### PROBLEM TO SOLVE
Word for word, transcribe every line from the one holding "(1131.07 s)" through the end of the records, but not the pictures.

### Stored data entries
Segment Open

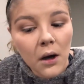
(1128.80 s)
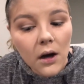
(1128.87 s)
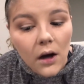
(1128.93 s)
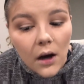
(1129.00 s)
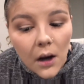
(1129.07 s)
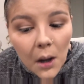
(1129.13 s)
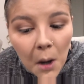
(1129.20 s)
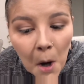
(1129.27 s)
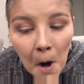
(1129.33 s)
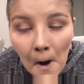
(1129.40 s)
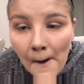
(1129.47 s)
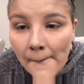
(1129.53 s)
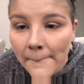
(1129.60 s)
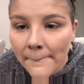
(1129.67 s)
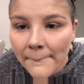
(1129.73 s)
Oh,
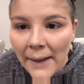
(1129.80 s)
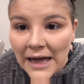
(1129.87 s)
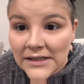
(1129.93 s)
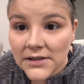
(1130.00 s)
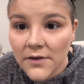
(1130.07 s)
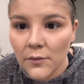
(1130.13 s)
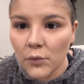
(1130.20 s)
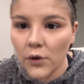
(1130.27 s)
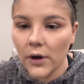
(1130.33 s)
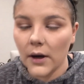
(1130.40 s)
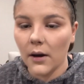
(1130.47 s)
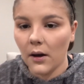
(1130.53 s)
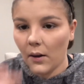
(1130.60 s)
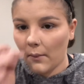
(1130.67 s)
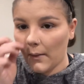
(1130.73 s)
massive
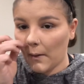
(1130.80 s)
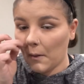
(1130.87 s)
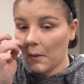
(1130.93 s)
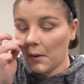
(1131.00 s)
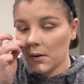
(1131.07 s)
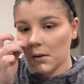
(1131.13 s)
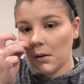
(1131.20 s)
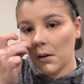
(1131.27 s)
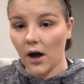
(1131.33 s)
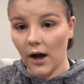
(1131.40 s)
booger. Oh my god.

Segment Closed

### SOLVED PROBLEM
(1131.07 s)
(1131.13 s)
(1131.20 s)
(1131.27 s)
(1131.33 s)
(1131.40 s)
booger. Oh my god.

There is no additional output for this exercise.